La viñeta refleja la postura de la teoría X. Podemos decir que esta teoría es la predominante en la cotidianidad de los trabajos. Chistes como el de la foto, series de televisión y toda clase de comentarios que realiza la gente en la vida cotidiana sobre el trabajo se basan en esa teoría: a la gente no le gusta trabajar, y siempre realiza el mínimo esfuerzo posible.

Que a la gente no le guste el trabajo está hasta implícito en las raíces de esta palabra. La palabra “trabajo” deriva del latín tripalium, que era una herramienta parecida a un cepo que se usaba inicialmente para sujetar caballos o bueyes para así poder herrarlos. Más adelante se empezó a usar como instrumento de tortura para castigar esclavos o reos. De ahí que tripaliare significa tortura, atormentar, causar dolor. Etimológicamente hablando, trabajo es tortura.

La concepción que tiene la tradición judeocristiana del trabajo no es mucho más favorecedora.
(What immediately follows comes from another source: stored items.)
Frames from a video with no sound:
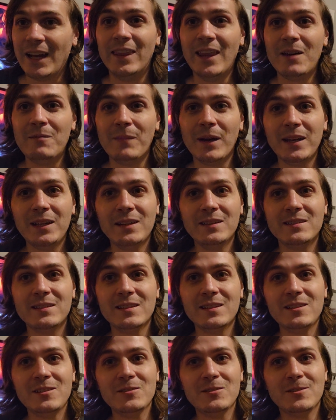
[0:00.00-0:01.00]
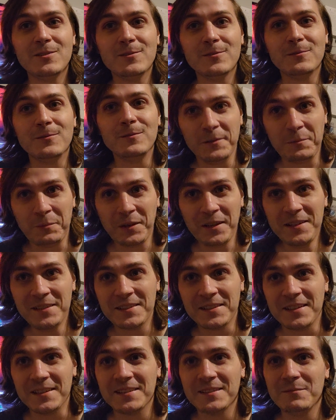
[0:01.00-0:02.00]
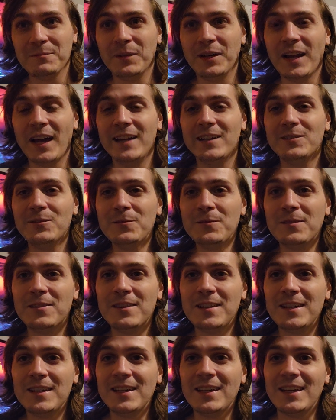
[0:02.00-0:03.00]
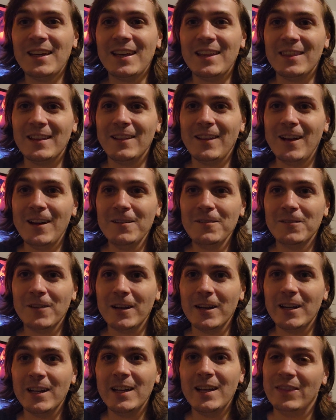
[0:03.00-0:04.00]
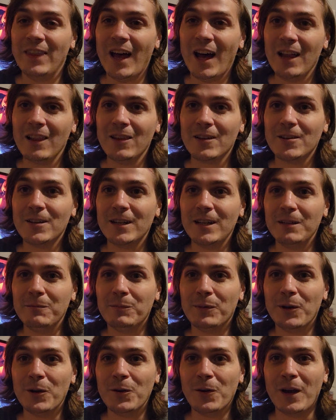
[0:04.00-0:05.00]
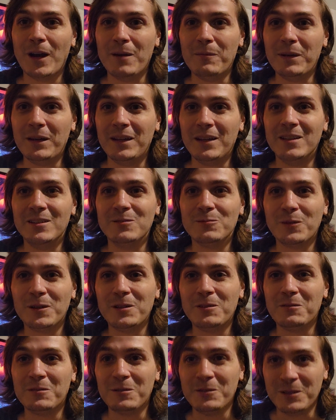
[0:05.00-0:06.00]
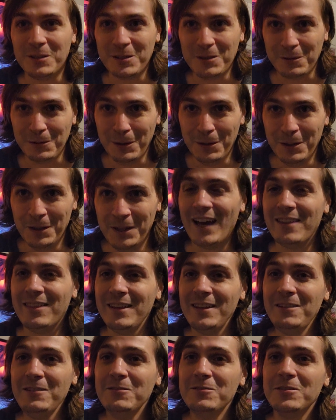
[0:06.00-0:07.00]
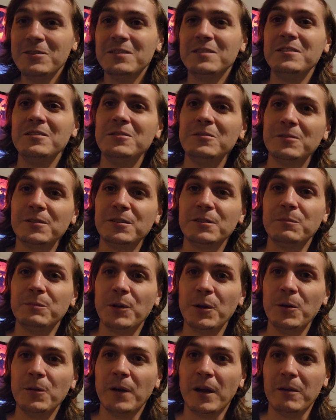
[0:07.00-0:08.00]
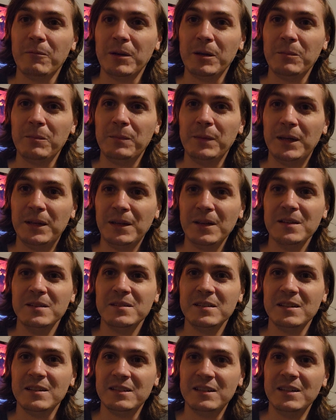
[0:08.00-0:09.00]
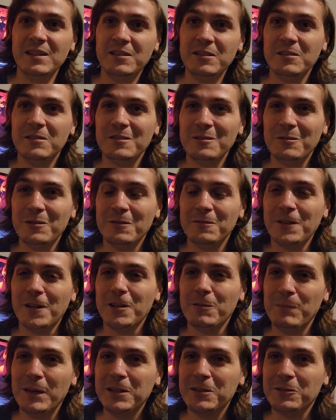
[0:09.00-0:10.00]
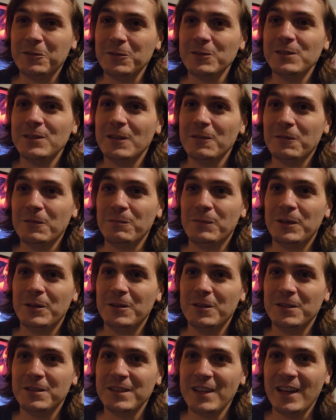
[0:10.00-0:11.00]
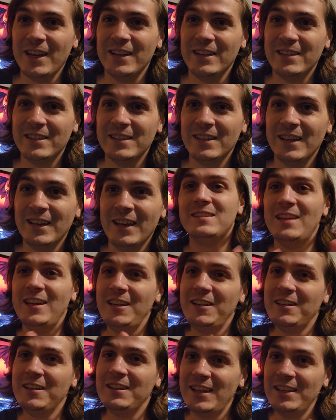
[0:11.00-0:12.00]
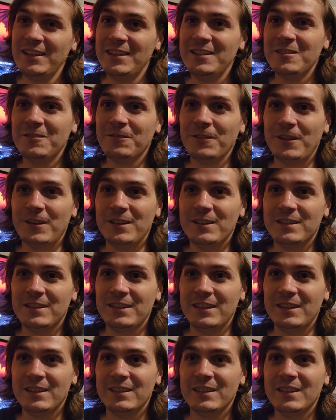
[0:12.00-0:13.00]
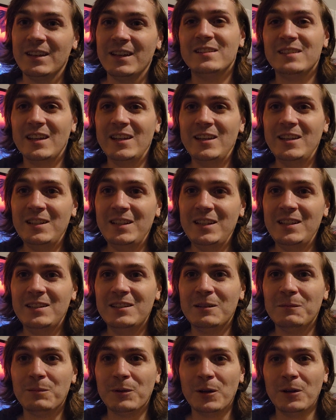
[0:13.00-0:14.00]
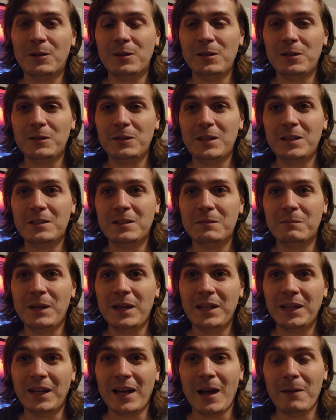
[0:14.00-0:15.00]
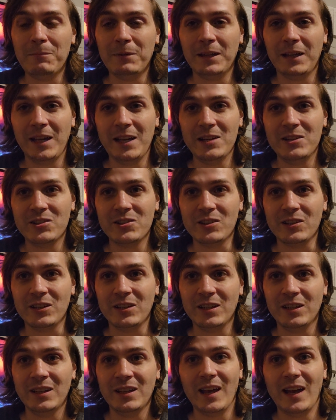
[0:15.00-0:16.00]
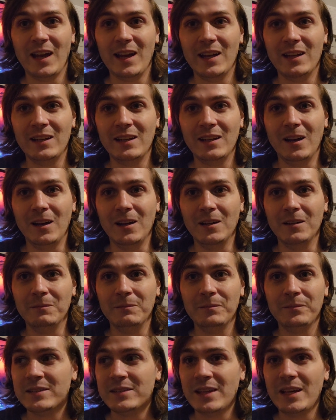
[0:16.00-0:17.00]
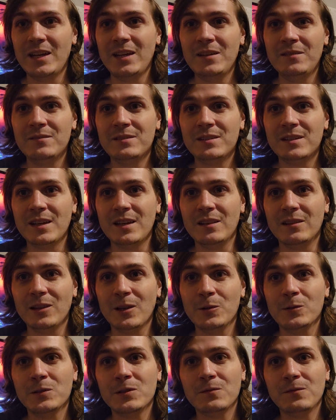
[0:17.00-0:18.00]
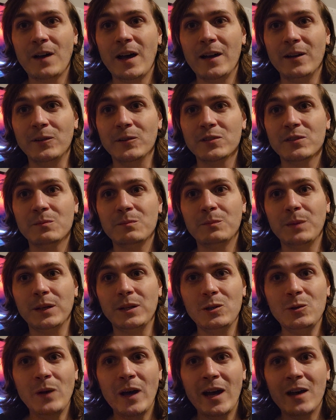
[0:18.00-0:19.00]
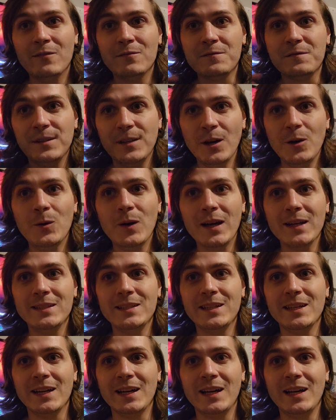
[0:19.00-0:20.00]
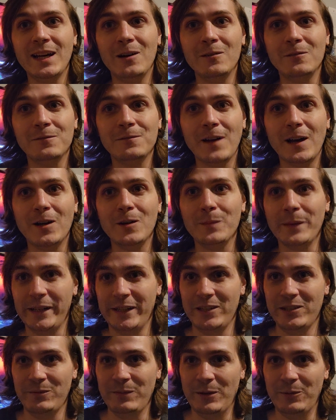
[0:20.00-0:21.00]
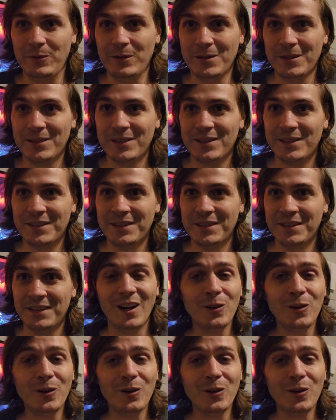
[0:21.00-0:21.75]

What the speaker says: And that might continue to replace us. But I don't think in the long run, not learning programming is what you should do. I think you should still learn programming because it teaches you the fundamentals of computer science. Take this for instance. Say you need to make an application that saves and loads files, but you have no idea how file management works.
El trabajo es considerado un castigo divino por desobedecer las órdenes del Señor.

Todo lo anteriormente dicho no hace sino respaldar la teoría X. Ahora bien, recientemente ha aparecido una nueva teoría, la teoría Z. La Teoría Z se enfoca en incrementar el amor del empleado por la compañía, por medio de un trabajo de por vida, enfatizando el bienestar del empleado, tanto dentro como fuera de su trabajo. Según William Ouchi, su principal defensor y creador, la administración de la Teoría Z tiende a promover los empleos fijos, la alta productividad y la alta satisfacción moral de los empleados.

Teoría X, teoría Y, teoría Z. ¿Cual tiene la razón? ¿Cuál es la verdadera? 

Muchos se verían inclinados a sostener que la teoría Z, por ser más actual. Sin embargo, ya vimos que la teoría X es la predominante.


Nosotras, por nuestra parte, consideramos que ninguna tiene la verdad absoluta; estas teorías no son más que interpretaciones, paradigmas, una visión que se tiene de cómo la gente ve el trabajo. Lo cierto es que no existen dos individuos que vean el trabajo de igual manera (aunque sí de manera similar), hay tantas interpretaciones como personas. Aun así, creemos que llevar los supuestos de la teoría Z al trabajo sería lo más beneficioso para el mayor rendimiento de los empleados, así como para que estos se sientan más satisfechos con sus trabajos.